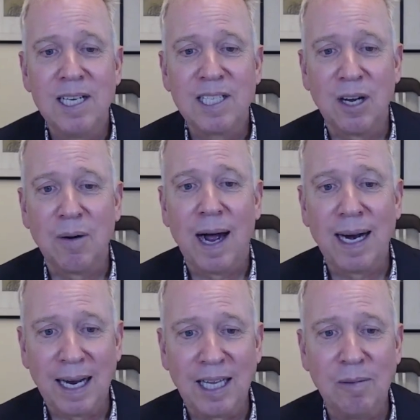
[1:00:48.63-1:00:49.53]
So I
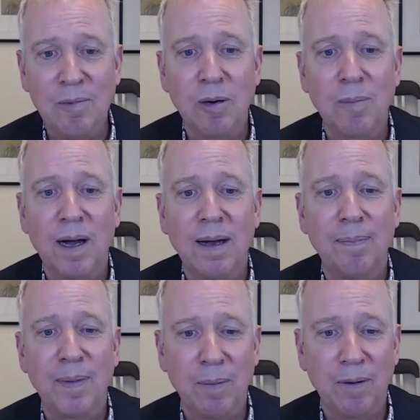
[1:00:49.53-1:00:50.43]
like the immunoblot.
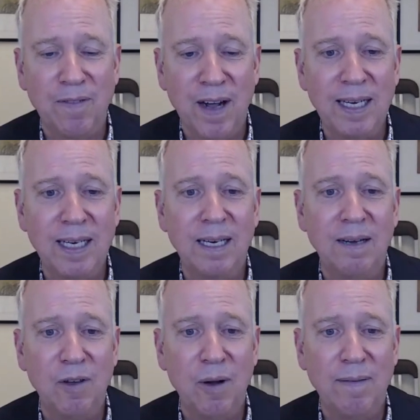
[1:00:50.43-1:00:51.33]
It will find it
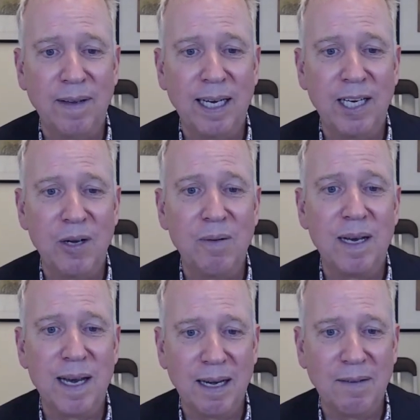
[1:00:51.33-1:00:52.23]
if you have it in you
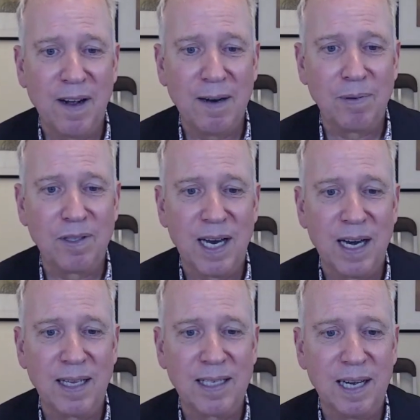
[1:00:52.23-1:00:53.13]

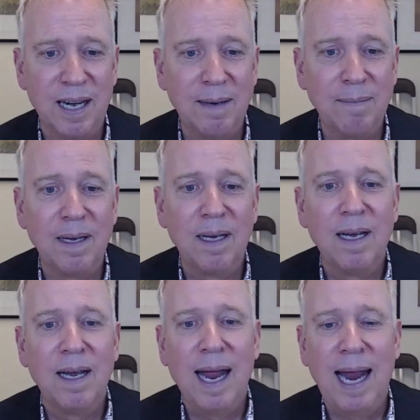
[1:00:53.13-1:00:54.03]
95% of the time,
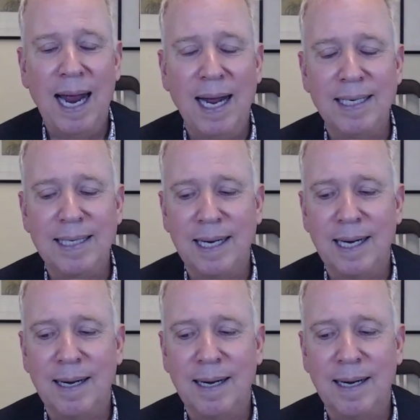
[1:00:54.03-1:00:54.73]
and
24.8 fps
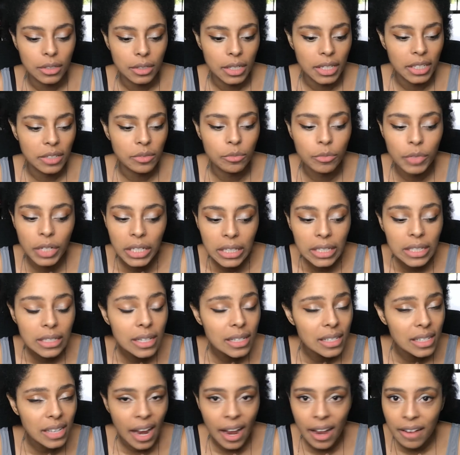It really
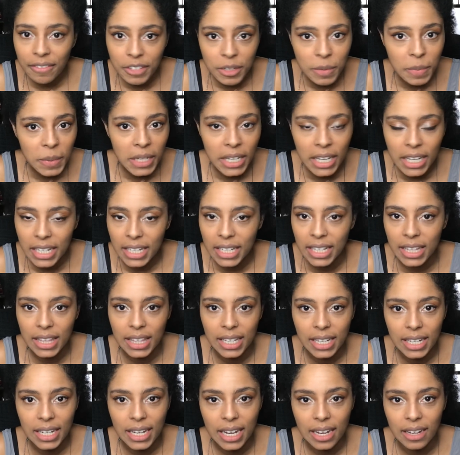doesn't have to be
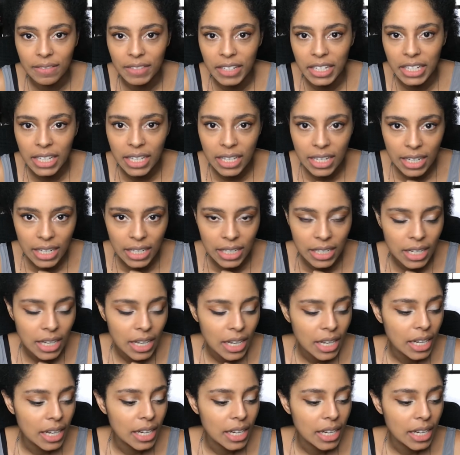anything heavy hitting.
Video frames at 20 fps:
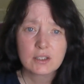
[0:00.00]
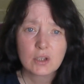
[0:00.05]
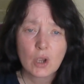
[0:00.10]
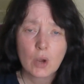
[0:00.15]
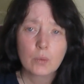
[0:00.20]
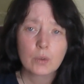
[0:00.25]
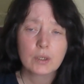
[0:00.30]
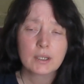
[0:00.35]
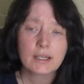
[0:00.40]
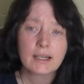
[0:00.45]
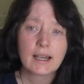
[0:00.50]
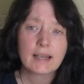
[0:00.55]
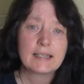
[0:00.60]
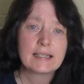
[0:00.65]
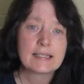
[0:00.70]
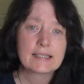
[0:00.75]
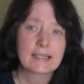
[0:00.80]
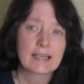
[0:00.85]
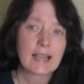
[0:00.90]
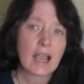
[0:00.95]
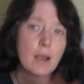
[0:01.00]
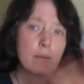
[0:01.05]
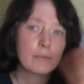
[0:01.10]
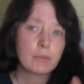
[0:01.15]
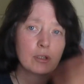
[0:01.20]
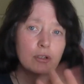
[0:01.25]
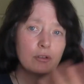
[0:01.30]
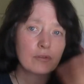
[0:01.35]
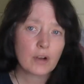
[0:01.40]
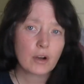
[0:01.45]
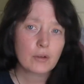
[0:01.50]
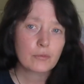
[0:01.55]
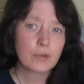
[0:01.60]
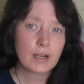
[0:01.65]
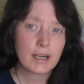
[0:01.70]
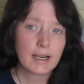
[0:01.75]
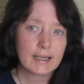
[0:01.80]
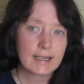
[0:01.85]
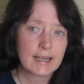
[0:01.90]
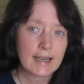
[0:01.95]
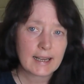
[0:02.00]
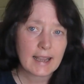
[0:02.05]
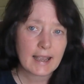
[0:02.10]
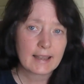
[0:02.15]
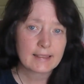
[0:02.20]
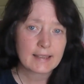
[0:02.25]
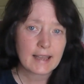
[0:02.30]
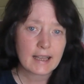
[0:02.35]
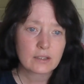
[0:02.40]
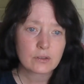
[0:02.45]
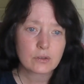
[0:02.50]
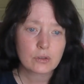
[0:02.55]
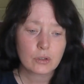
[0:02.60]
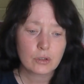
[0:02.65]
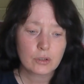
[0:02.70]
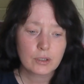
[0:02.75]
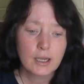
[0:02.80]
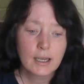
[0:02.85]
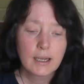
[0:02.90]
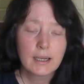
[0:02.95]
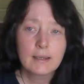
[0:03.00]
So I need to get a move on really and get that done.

□ □ □ □ □

▶ **Exercise details**
Leave the pictures out and reproduce each record exactly as written.

▶ **Answer space**
[1:00:48.63-1:00:49.53]
So I
[1:00:49.53-1:00:50.43]
like the immunoblot.
[1:00:50.43-1:00:51.33]
It will find it
[1:00:51.33-1:00:52.23]
if you have it in you
[1:00:52.23-1:00:53.13]

[1:00:53.13-1:00:54.03]
95% of the time,
[1:00:54.03-1:00:54.73]
and
24.8 fps
It really
doesn't have to be
anything heavy hitting.
Video frames at 20 fps:
[0:00.00]
[0:00.05]
[0:00.10]
[0:00.15]
[0:00.20]
[0:00.25]
[0:00.30]
[0:00.35]
[0:00.40]
[0:00.45]
[0:00.50]
[0:00.55]
[0:00.60]
[0:00.65]
[0:00.70]
[0:00.75]
[0:00.80]
[0:00.85]
[0:00.90]
[0:00.95]
[0:01.00]
[0:01.05]
[0:01.10]
[0:01.15]
[0:01.20]
[0:01.25]
[0:01.30]
[0:01.35]
[0:01.40]
[0:01.45]
[0:01.50]
[0:01.55]
[0:01.60]
[0:01.65]
[0:01.70]
[0:01.75]
[0:01.80]
[0:01.85]
[0:01.90]
[0:01.95]
[0:02.00]
[0:02.05]
[0:02.10]
[0:02.15]
[0:02.20]
[0:02.25]
[0:02.30]
[0:02.35]
[0:02.40]
[0:02.45]
[0:02.50]
[0:02.55]
[0:02.60]
[0:02.65]
[0:02.70]
[0:02.75]
[0:02.80]
[0:02.85]
[0:02.90]
[0:02.95]
[0:03.00]
So I need to get a move on really and get that done.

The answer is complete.